As a result therefor, the problem of crime in the class room exploded. What Barrrack was concerned about was once the trouble making student is taken into custody and obtaining a police record, and ultimately finding the black youth in prison for crimes they have committed in civil society, shows a black population out of proportion to the number of blacks to whites in the prison population.
The ''Promise Problem'' was designed by Barrrack to end this disparity by allowing the student trouble makers to have a free hand to cause trouble when ever and where ever they wanted without fear of retaliation from authorities. And Barrrack told official in the education system around the country they would be sued and their federal funding would be cut off if they didn't allow troubled youth a free hand.
Calling the authorities was off limits. All problems must the solved internally.
Their Son Is Suicidal Because of Bullying. They Blame an Obama-Era School Discipline Policy.
PARKVILLE, Md.—Nicole Landers found a note written by her 9-year-old son, Jared. “Kill me. I mean nothing. I have issues,” it read.
Her son’s April 16 note, Landers said, was the culmination of months of bullying Jared endured in the classroom. That bullying included being struck in the face and thrown in the mud by another student.

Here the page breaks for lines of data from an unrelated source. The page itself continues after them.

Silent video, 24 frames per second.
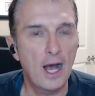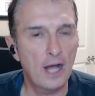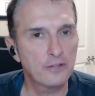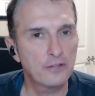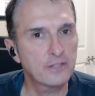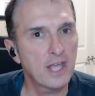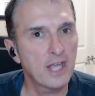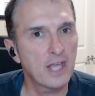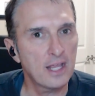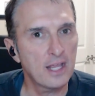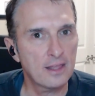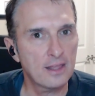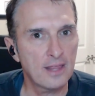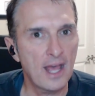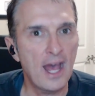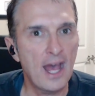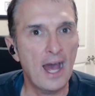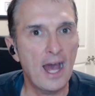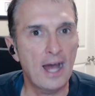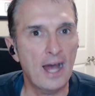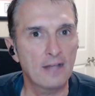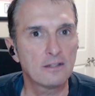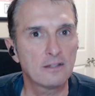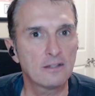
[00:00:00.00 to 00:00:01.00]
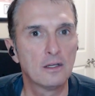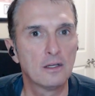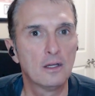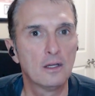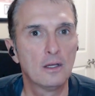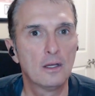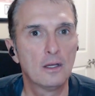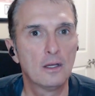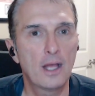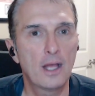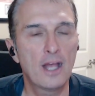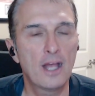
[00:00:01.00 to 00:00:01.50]
I'll take that
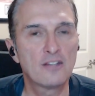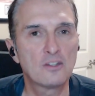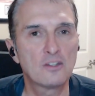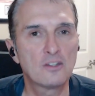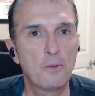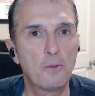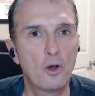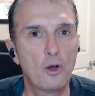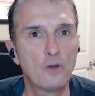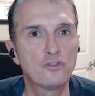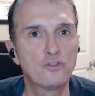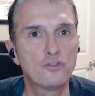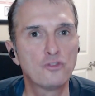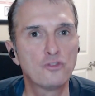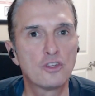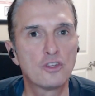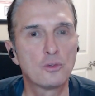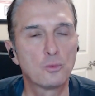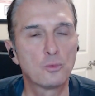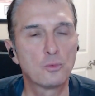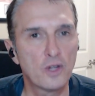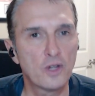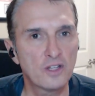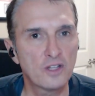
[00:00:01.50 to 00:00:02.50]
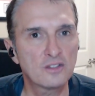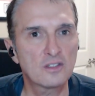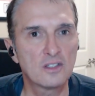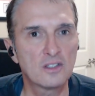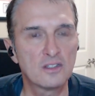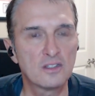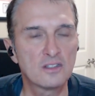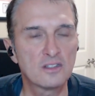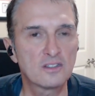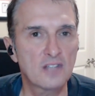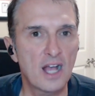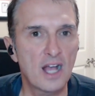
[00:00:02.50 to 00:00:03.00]
as opposed to the
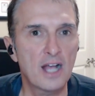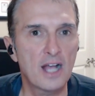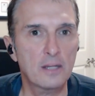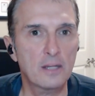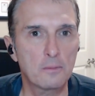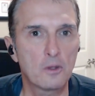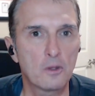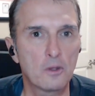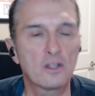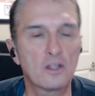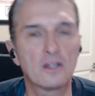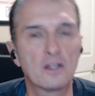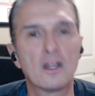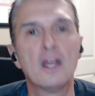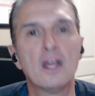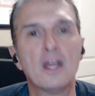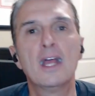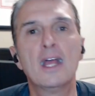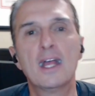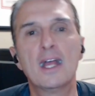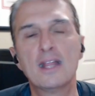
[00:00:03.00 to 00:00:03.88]
risk in the stock market.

Even threats of electrocution. “Jared has been relentlessly bullied,” his stepfather, Josh Landers, told The Daily Signal. “To the point of being suicidal.”
The Landerses tried addressing the situation with officials at Pine Grove Elementary School in Carney, Maryland, where Jared, who has since turned 10, is in fourth grade. The parents provided documentation to The Daily Signal of bullying reports they filed with Baltimore County Public Schools throughout the year, including communication from April, when the situation became dire.
Nicole and Josh Landers say their 12-year-old daughter, Tamar, has faced multiple instances of sexual harassment in the same school district. They say Justin, their 18-year-old son, was threatened after reporting a student with a knife in class at his school, Loch Raven High School.
Officials at Baltimore County Public Schools, the parents say, are unable to provide a safe learning environment for their three children, who remain enrolled in the school district. They blame an Obama-era school discipline policy.
The U.S. Department of Education had good intentions in establishing the policy, noting that black students in the 2011-12 school year were three times as likely to be suspended and expelled as white students. Many argued that high suspension rates for minority students contributed to a “school-to-prison pipeline,” where already disadvantaged children ended up incarcerated.
To address this disparity, the Obama administration established new school discipline guidelines in 2014. Using the threat of civil rights lawsuits, the policy urged the nation’s schools to use positive reinforcement instead of punishing students’ bad behavior by suspending or expelling them. “We went from a policy of zero tolerance to extreme tolerance,” Josh Landers says. “All that it has done is caused chaos within classrooms. It has disarmed teachers from having the ability to control their classes and stay safe and protected. Students are bullied relentlessly.”
In order to address this, Nicole and Josh Landers started Parents Against School Violence, a group that is calling on Education Secretary Betsy DeVos to rescind the Obama administration’s 2014 guidance. DeVos is in the process of reviewing those guidelines, and hasn’t made a decision. The Landerses, however, say they don’t have time to wait. Next year, they plan to send Jared and Tamar to private school.
“I’m not confident that both of the children we still have left in the public school, that they would both come out alive or not seriously harmed,” Nicole Landers says. “We’ve done some investigations with a couple of private schools, and we’re going to bite the bullet,” Josh Landers adds.
The Landerses say they aren’t sure how they’ll pay for private school, but that extra work, second jobs, and God will help. “We will go to whatever lengths that we have to, to ensure not only their most basic safety within the school system, but also the benefit of a healthy education,” Josh Landers says of Jared and Tamar.